Cowtain’s Log: 3 September 2020, RH VaCowtion
Cow decided that it was time for him to explore Raffles Hall. He helped himself into one of the rooms in Kuok and ventured onwards to Block 5. Sheepturds and I were very excited upon his arrival. We flew downstairs and spent 2hours playing with Cow.
Not forgetting, another mandatory photoshoot.
This was the start of his permanent residency.
Cowtain’s Log: 6 September 2020, The Cowwect Choice
NUS Cat Café wants Cow back at the bridge. We are sad.
Cow is a PR at RH. Will he choose RH or UTown for his citizenship?
Cowtain’s Log: 6 September 2020, Crying Over Spilt Milk
Bedtime? Sheeps shoe rack
Playtime? Black curtains
Piss Time? In my room
Hotel? Trivago
Cowtain’s Log: 8 September 2020, Cowch Potato
Cow looking cute sleeping on sheepturds shoe rack uwu
Cowtain’s Log: 12 September 2020, Cowrageous
Cow had never seen a cucumber and found it very cumbersome. He attacked the cumbersome cucumber.

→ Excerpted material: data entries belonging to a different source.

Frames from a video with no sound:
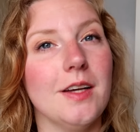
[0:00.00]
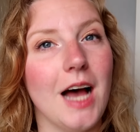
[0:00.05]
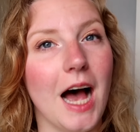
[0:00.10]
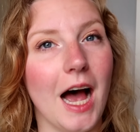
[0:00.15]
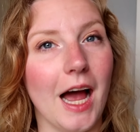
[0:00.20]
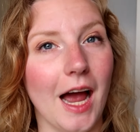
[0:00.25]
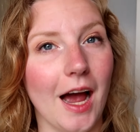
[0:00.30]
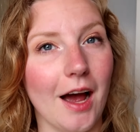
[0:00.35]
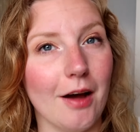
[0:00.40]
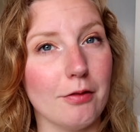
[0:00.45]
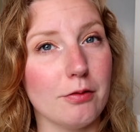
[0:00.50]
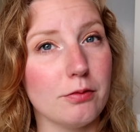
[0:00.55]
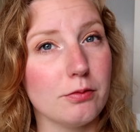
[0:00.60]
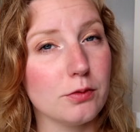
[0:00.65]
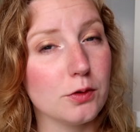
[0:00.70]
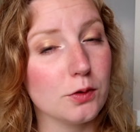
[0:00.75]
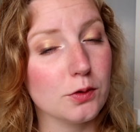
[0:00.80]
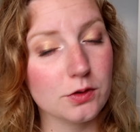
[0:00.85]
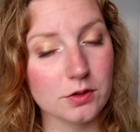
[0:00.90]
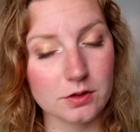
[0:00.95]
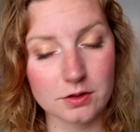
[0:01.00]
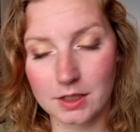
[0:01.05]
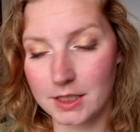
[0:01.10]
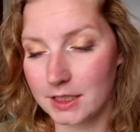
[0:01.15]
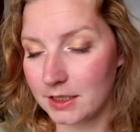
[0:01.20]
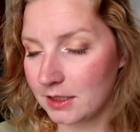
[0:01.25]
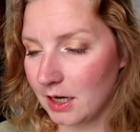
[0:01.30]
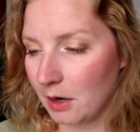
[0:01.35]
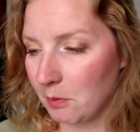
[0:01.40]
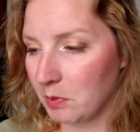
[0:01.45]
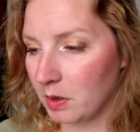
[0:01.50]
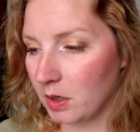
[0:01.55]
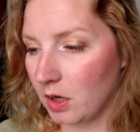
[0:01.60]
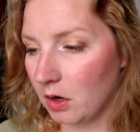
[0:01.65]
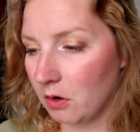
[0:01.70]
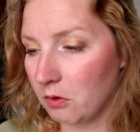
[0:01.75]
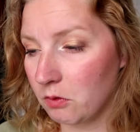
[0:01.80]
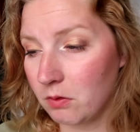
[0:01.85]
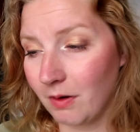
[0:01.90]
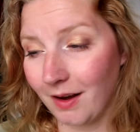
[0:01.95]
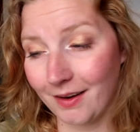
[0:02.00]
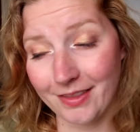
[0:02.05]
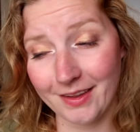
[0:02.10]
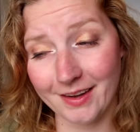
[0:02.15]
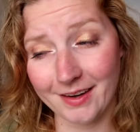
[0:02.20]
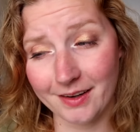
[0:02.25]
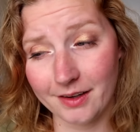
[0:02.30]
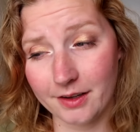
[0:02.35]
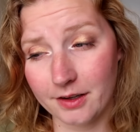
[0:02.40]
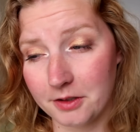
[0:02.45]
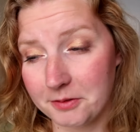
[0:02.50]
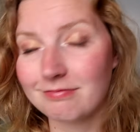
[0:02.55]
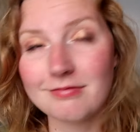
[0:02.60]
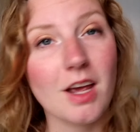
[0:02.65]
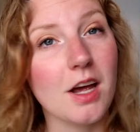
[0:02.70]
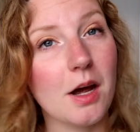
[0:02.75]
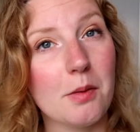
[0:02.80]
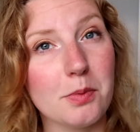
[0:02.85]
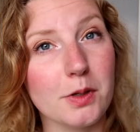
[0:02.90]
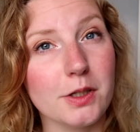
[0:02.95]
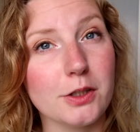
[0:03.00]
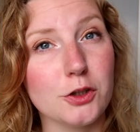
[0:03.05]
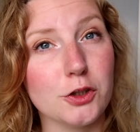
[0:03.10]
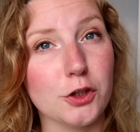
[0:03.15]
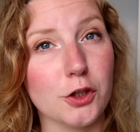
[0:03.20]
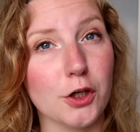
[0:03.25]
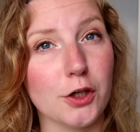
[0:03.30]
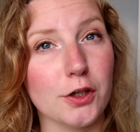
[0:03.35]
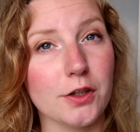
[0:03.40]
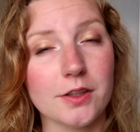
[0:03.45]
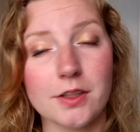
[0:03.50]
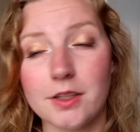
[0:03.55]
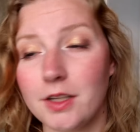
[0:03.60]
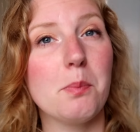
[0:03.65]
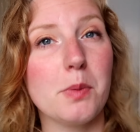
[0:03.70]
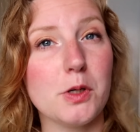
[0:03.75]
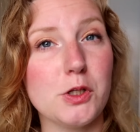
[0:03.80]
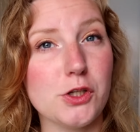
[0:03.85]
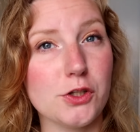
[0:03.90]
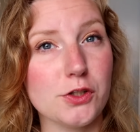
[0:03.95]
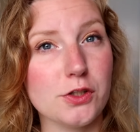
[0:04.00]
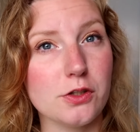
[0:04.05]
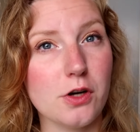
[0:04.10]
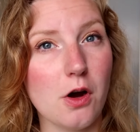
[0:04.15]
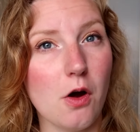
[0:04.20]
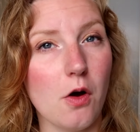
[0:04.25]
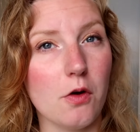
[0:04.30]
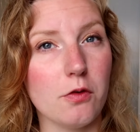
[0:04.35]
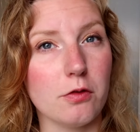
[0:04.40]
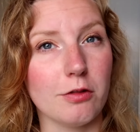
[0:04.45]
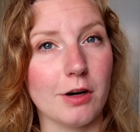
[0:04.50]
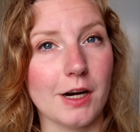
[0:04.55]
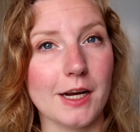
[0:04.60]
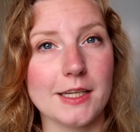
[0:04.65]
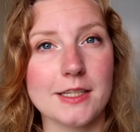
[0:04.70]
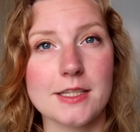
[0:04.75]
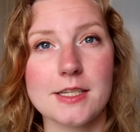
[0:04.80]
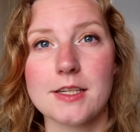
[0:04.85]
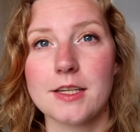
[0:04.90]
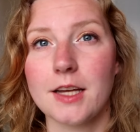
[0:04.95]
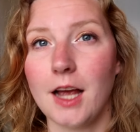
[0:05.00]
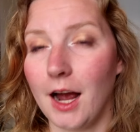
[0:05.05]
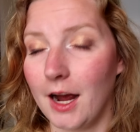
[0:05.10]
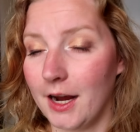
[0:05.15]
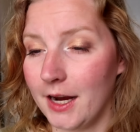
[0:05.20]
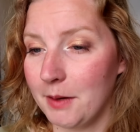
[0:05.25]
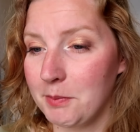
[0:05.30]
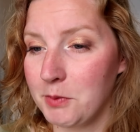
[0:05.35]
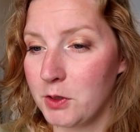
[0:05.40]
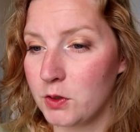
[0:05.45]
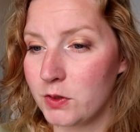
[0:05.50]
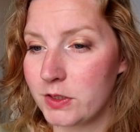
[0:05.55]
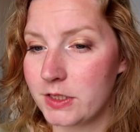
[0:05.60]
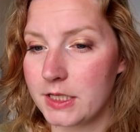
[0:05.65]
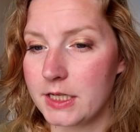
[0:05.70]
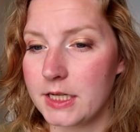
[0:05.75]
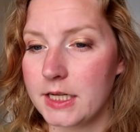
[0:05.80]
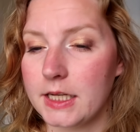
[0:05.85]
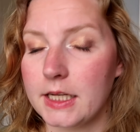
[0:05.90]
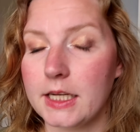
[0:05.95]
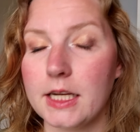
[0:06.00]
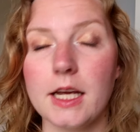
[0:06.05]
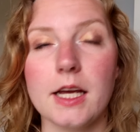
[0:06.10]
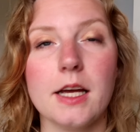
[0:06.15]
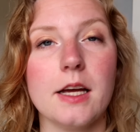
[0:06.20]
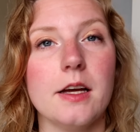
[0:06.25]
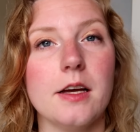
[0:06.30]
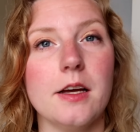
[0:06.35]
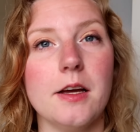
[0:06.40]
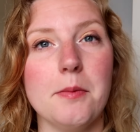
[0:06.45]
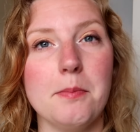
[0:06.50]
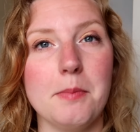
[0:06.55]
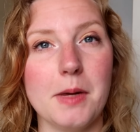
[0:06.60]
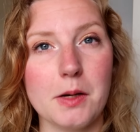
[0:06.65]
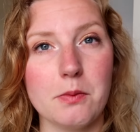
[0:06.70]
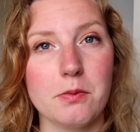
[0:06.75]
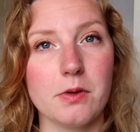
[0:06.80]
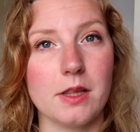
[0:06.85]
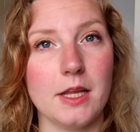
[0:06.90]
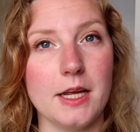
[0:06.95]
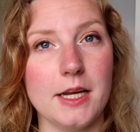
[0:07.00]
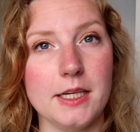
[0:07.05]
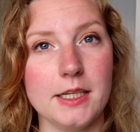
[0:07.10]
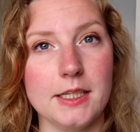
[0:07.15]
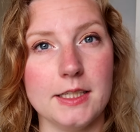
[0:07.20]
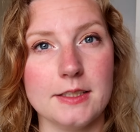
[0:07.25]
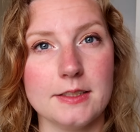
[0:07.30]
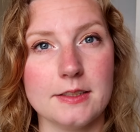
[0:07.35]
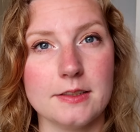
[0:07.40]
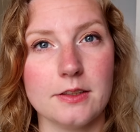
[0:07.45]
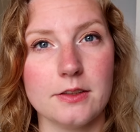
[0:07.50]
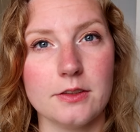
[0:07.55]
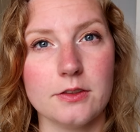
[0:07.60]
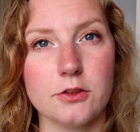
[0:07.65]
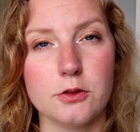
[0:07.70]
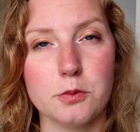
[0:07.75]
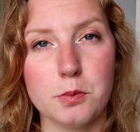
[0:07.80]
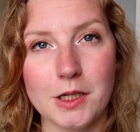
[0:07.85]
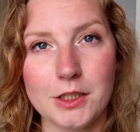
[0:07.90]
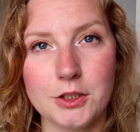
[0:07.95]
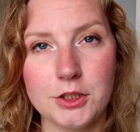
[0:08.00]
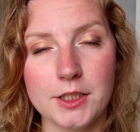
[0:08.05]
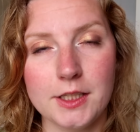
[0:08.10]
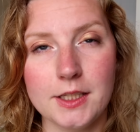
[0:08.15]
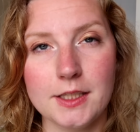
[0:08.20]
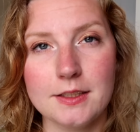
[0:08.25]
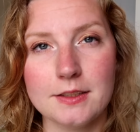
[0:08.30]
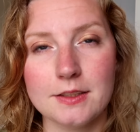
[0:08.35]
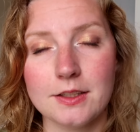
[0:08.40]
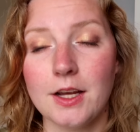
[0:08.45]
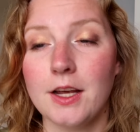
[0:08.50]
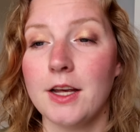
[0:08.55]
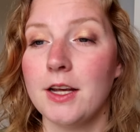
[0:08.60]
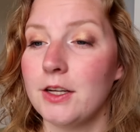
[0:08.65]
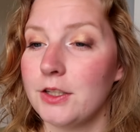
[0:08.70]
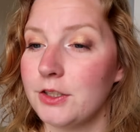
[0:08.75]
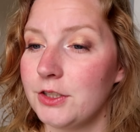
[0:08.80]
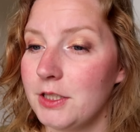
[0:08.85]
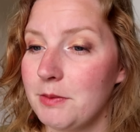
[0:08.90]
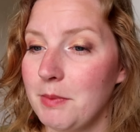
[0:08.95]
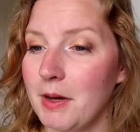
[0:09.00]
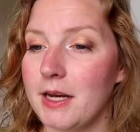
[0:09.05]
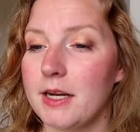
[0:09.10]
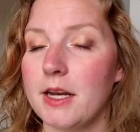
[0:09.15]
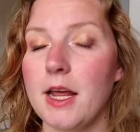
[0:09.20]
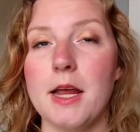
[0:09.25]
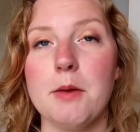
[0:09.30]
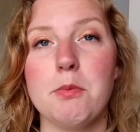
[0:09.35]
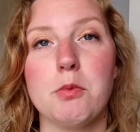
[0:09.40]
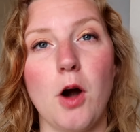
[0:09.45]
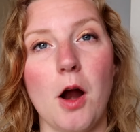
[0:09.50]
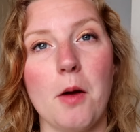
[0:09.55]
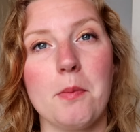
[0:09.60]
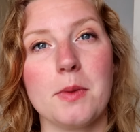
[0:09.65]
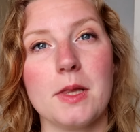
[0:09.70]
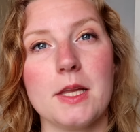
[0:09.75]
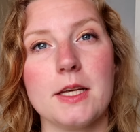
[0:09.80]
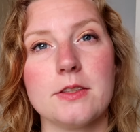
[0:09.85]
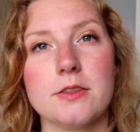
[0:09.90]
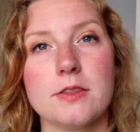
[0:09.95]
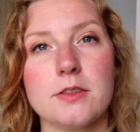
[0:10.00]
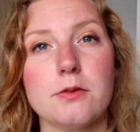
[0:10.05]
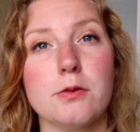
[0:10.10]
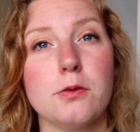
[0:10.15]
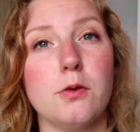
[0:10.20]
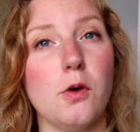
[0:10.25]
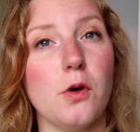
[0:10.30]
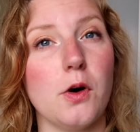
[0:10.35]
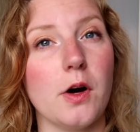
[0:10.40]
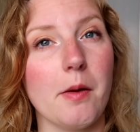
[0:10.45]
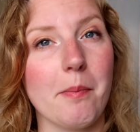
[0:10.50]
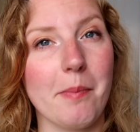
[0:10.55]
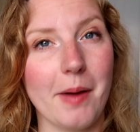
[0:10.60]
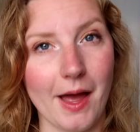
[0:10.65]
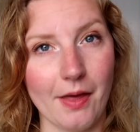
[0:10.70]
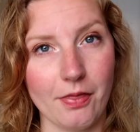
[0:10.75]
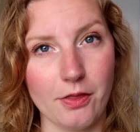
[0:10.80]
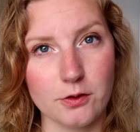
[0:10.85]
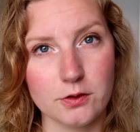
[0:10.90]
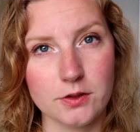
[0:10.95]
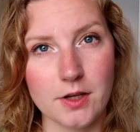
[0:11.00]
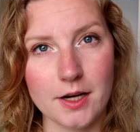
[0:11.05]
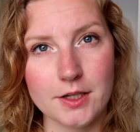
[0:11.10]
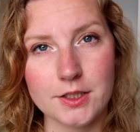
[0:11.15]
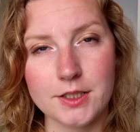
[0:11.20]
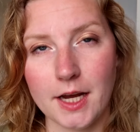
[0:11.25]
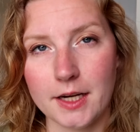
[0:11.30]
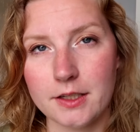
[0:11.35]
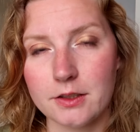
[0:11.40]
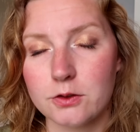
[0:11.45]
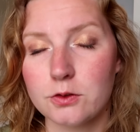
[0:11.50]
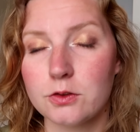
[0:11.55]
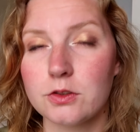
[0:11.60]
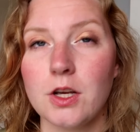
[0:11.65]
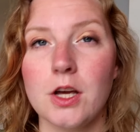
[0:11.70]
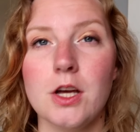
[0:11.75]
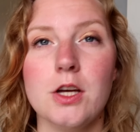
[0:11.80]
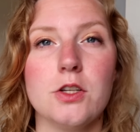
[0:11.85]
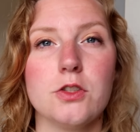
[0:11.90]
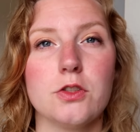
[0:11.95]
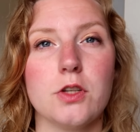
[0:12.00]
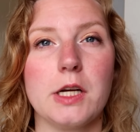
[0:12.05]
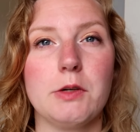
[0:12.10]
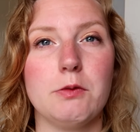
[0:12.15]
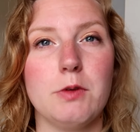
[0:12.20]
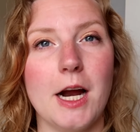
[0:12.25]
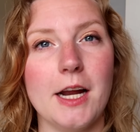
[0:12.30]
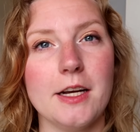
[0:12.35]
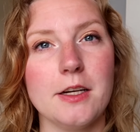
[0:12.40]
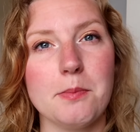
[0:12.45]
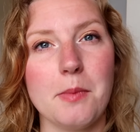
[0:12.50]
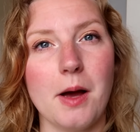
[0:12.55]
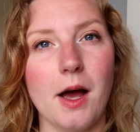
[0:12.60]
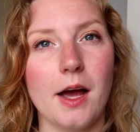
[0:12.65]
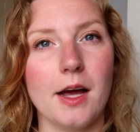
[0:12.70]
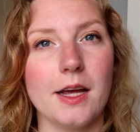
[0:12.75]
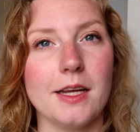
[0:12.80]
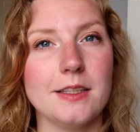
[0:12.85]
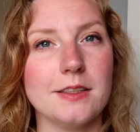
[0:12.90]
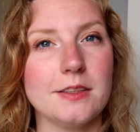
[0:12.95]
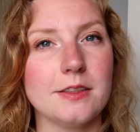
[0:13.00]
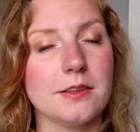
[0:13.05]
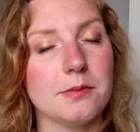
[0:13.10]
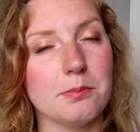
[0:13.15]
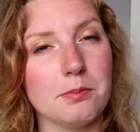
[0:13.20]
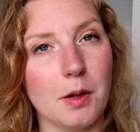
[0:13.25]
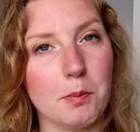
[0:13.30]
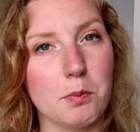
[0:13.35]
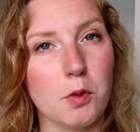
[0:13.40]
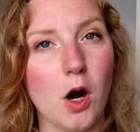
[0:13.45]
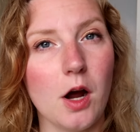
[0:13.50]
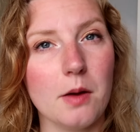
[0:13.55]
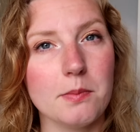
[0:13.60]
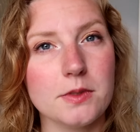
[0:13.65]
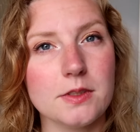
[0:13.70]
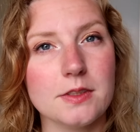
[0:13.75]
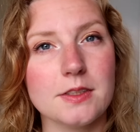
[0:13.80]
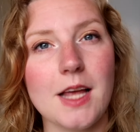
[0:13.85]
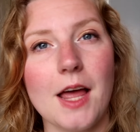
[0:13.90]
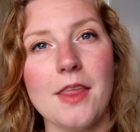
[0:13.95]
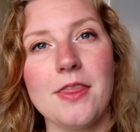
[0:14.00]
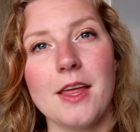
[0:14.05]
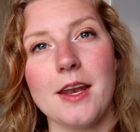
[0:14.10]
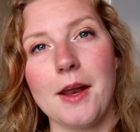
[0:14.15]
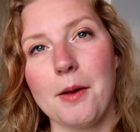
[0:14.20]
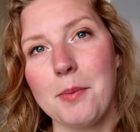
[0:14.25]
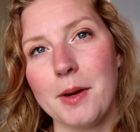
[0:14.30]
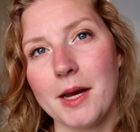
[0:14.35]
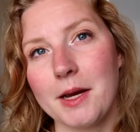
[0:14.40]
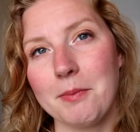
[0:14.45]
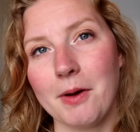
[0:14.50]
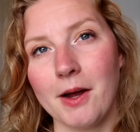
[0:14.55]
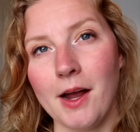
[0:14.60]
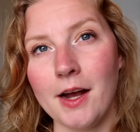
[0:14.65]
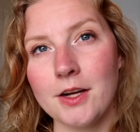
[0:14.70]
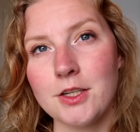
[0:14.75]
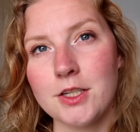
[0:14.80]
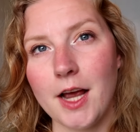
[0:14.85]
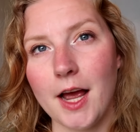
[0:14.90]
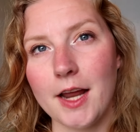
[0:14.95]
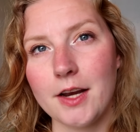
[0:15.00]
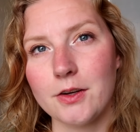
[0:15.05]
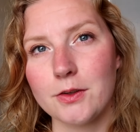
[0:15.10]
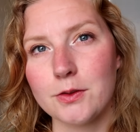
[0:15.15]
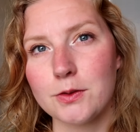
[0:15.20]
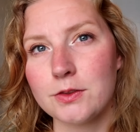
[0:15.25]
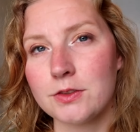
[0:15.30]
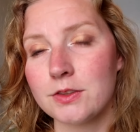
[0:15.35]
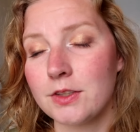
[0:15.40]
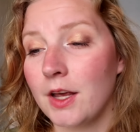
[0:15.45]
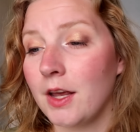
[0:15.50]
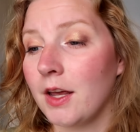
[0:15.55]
I have rules linked down below, I think. I'm pretty sure. But just to go over it, I am using Makeup with Laney's spreadsheet. She made a prompt list for Pan Those Eyeshadows. So I randomize my prompts and then I pick my eyeshadows.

Cowtain’s Log: 26 September 2020, Cowtivating Friendships
Someone brought Cow a new home.
It was a gigantic Milk Box!
Oh, the irony. I’m so funny.
Spent some quality time with Cow.
Midterms are hard.
Cow has more friends than me.
Cowtain’s Log: 28 September 2020, MoRHe Cowch Potato
Nothing much, just more sleeping Cow for midterms uwu
Cowtain’s Log: 29 September 2020, Cowaii
Cow felt dirty and didn’t want to lay on his bed.
Cowtain’s Log: 30 September 2020, As Fat As A Cow
The Blk 5 Aunty has been feeding Cow.
Cow now waits at the Blk 5 Hardcourt at 7am every day for breakfast.
This is like me waiting for 7am to take Comm Hall Breakfast.
Except, I pay for my food.
Cowtain’s Log: 30 September 2020, Cowriosity Killed the Cat
Cow attacked a bird.
Bad cow.
Such… Cowardice….
Easter Eggs
THE ANGRY COWRNER
COWKROACH
LONG CAT
SHOOT YOU COWARD
DISCLOWMERS
Cow does not have a zone attached to him. He will not get demerit points for crossing zones.
Cow’s citizenship is still unknown.
We believe in RHespect & Cowsent.
Cow has an angry corner at Blk3A.
Cow is from the FaCowlty of Arts & Social Sciences, Majoring in PsyCowlogy.
Cow Cowgratulates you for reading this nonsense article.